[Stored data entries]

BEGIN

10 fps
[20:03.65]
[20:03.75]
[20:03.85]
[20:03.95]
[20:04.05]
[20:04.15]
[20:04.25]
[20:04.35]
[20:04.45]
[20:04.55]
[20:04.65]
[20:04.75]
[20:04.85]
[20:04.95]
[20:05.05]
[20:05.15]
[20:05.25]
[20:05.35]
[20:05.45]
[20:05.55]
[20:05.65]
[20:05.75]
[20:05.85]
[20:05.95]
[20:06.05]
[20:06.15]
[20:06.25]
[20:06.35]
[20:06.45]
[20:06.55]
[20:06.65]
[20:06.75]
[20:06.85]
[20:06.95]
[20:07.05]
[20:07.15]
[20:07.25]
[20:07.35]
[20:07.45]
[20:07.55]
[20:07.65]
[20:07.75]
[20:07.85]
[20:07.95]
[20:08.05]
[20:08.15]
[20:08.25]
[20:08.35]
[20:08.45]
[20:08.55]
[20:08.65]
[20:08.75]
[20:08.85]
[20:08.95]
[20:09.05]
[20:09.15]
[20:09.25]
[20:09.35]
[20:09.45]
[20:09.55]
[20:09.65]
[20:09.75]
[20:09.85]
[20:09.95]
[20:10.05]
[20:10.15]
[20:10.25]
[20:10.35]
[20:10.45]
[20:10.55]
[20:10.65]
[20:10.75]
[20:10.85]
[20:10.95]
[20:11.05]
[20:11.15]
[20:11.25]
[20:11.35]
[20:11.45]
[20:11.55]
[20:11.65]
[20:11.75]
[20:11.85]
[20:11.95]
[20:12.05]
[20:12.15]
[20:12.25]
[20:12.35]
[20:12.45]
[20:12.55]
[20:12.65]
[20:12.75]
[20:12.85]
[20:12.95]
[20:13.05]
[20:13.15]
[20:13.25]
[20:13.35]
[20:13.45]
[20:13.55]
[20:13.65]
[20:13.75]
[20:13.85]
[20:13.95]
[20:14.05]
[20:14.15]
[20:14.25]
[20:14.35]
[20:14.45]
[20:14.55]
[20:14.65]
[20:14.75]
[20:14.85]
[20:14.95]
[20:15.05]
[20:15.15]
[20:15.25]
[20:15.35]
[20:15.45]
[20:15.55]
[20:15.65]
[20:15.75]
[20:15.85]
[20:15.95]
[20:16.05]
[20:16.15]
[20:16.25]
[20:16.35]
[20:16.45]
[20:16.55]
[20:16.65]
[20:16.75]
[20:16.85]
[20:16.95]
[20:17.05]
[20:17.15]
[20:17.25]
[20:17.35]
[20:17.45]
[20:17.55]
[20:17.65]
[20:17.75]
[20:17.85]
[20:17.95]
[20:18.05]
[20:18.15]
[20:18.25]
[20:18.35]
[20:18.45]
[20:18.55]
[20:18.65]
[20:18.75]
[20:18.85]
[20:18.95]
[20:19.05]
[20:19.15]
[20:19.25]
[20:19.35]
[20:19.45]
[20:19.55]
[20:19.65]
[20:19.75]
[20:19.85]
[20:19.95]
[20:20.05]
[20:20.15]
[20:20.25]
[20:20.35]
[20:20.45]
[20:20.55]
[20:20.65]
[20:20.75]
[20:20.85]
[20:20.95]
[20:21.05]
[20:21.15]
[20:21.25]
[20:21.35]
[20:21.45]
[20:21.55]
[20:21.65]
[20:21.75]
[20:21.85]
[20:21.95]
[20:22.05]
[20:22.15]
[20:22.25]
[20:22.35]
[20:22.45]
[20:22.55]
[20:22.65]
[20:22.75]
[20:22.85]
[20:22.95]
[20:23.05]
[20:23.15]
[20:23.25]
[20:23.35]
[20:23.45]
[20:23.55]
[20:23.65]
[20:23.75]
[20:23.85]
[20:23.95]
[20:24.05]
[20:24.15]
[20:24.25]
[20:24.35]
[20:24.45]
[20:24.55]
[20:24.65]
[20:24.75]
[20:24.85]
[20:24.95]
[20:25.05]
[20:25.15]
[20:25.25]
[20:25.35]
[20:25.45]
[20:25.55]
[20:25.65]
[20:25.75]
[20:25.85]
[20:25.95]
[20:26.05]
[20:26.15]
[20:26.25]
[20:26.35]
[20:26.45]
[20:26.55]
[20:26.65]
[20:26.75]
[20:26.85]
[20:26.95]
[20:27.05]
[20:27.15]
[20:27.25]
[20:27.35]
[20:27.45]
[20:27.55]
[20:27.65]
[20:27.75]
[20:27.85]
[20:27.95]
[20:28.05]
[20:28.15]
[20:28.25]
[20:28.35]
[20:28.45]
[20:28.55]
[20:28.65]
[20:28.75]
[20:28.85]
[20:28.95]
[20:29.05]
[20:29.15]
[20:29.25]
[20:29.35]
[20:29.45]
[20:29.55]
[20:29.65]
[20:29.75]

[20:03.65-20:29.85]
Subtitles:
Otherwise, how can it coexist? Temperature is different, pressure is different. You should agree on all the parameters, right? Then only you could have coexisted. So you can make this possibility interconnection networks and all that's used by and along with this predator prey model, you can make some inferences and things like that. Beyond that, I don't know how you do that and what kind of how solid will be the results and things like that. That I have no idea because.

END

**Your assignment**. Each record above needs to be set down again, word for word.

**Response box**.
10 fps
[20:03.65]
[20:03.75]
[20:03.85]
[20:03.95]
[20:04.05]
[20:04.15]
[20:04.25]
[20:04.35]
[20:04.45]
[20:04.55]
[20:04.65]
[20:04.75]
[20:04.85]
[20:04.95]
[20:05.05]
[20:05.15]
[20:05.25]
[20:05.35]
[20:05.45]
[20:05.55]
[20:05.65]
[20:05.75]
[20:05.85]
[20:05.95]
[20:06.05]
[20:06.15]
[20:06.25]
[20:06.35]
[20:06.45]
[20:06.55]
[20:06.65]
[20:06.75]
[20:06.85]
[20:06.95]
[20:07.05]
[20:07.15]
[20:07.25]
[20:07.35]
[20:07.45]
[20:07.55]
[20:07.65]
[20:07.75]
[20:07.85]
[20:07.95]
[20:08.05]
[20:08.15]
[20:08.25]
[20:08.35]
[20:08.45]
[20:08.55]
[20:08.65]
[20:08.75]
[20:08.85]
[20:08.95]
[20:09.05]
[20:09.15]
[20:09.25]
[20:09.35]
[20:09.45]
[20:09.55]
[20:09.65]
[20:09.75]
[20:09.85]
[20:09.95]
[20:10.05]
[20:10.15]
[20:10.25]
[20:10.35]
[20:10.45]
[20:10.55]
[20:10.65]
[20:10.75]
[20:10.85]
[20:10.95]
[20:11.05]
[20:11.15]
[20:11.25]
[20:11.35]
[20:11.45]
[20:11.55]
[20:11.65]
[20:11.75]
[20:11.85]
[20:11.95]
[20:12.05]
[20:12.15]
[20:12.25]
[20:12.35]
[20:12.45]
[20:12.55]
[20:12.65]
[20:12.75]
[20:12.85]
[20:12.95]
[20:13.05]
[20:13.15]
[20:13.25]
[20:13.35]
[20:13.45]
[20:13.55]
[20:13.65]
[20:13.75]
[20:13.85]
[20:13.95]
[20:14.05]
[20:14.15]
[20:14.25]
[20:14.35]
[20:14.45]
[20:14.55]
[20:14.65]
[20:14.75]
[20:14.85]
[20:14.95]
[20:15.05]
[20:15.15]
[20:15.25]
[20:15.35]
[20:15.45]
[20:15.55]
[20:15.65]
[20:15.75]
[20:15.85]
[20:15.95]
[20:16.05]
[20:16.15]
[20:16.25]
[20:16.35]
[20:16.45]
[20:16.55]
[20:16.65]
[20:16.75]
[20:16.85]
[20:16.95]
[20:17.05]
[20:17.15]
[20:17.25]
[20:17.35]
[20:17.45]
[20:17.55]
[20:17.65]
[20:17.75]
[20:17.85]
[20:17.95]
[20:18.05]
[20:18.15]
[20:18.25]
[20:18.35]
[20:18.45]
[20:18.55]
[20:18.65]
[20:18.75]
[20:18.85]
[20:18.95]
[20:19.05]
[20:19.15]
[20:19.25]
[20:19.35]
[20:19.45]
[20:19.55]
[20:19.65]
[20:19.75]
[20:19.85]
[20:19.95]
[20:20.05]
[20:20.15]
[20:20.25]
[20:20.35]
[20:20.45]
[20:20.55]
[20:20.65]
[20:20.75]
[20:20.85]
[20:20.95]
[20:21.05]
[20:21.15]
[20:21.25]
[20:21.35]
[20:21.45]
[20:21.55]
[20:21.65]
[20:21.75]
[20:21.85]
[20:21.95]
[20:22.05]
[20:22.15]
[20:22.25]
[20:22.35]
[20:22.45]
[20:22.55]
[20:22.65]
[20:22.75]
[20:22.85]
[20:22.95]
[20:23.05]
[20:23.15]
[20:23.25]
[20:23.35]
[20:23.45]
[20:23.55]
[20:23.65]
[20:23.75]
[20:23.85]
[20:23.95]
[20:24.05]
[20:24.15]
[20:24.25]
[20:24.35]
[20:24.45]
[20:24.55]
[20:24.65]
[20:24.75]
[20:24.85]
[20:24.95]
[20:25.05]
[20:25.15]
[20:25.25]
[20:25.35]
[20:25.45]
[20:25.55]
[20:25.65]
[20:25.75]
[20:25.85]
[20:25.95]
[20:26.05]
[20:26.15]
[20:26.25]
[20:26.35]
[20:26.45]
[20:26.55]
[20:26.65]
[20:26.75]
[20:26.85]
[20:26.95]
[20:27.05]
[20:27.15]
[20:27.25]
[20:27.35]
[20:27.45]
[20:27.55]
[20:27.65]
[20:27.75]
[20:27.85]
[20:27.95]
[20:28.05]
[20:28.15]
[20:28.25]
[20:28.35]
[20:28.45]
[20:28.55]
[20:28.65]
[20:28.75]
[20:28.85]
[20:28.95]
[20:29.05]
[20:29.15]
[20:29.25]
[20:29.35]
[20:29.45]
[20:29.55]
[20:29.65]
[20:29.75]

[20:03.65-20:29.85]
Subtitles:
Otherwise, how can it coexist? Temperature is different, pressure is different. You should agree on all the parameters, right? Then only you could have coexisted. So you can make this possibility interconnection networks and all that's used by and along with this predator prey model, you can make some inferences and things like that. Beyond that, I don't know how you do that and what kind of how solid will be the results and things like that. That I have no idea because.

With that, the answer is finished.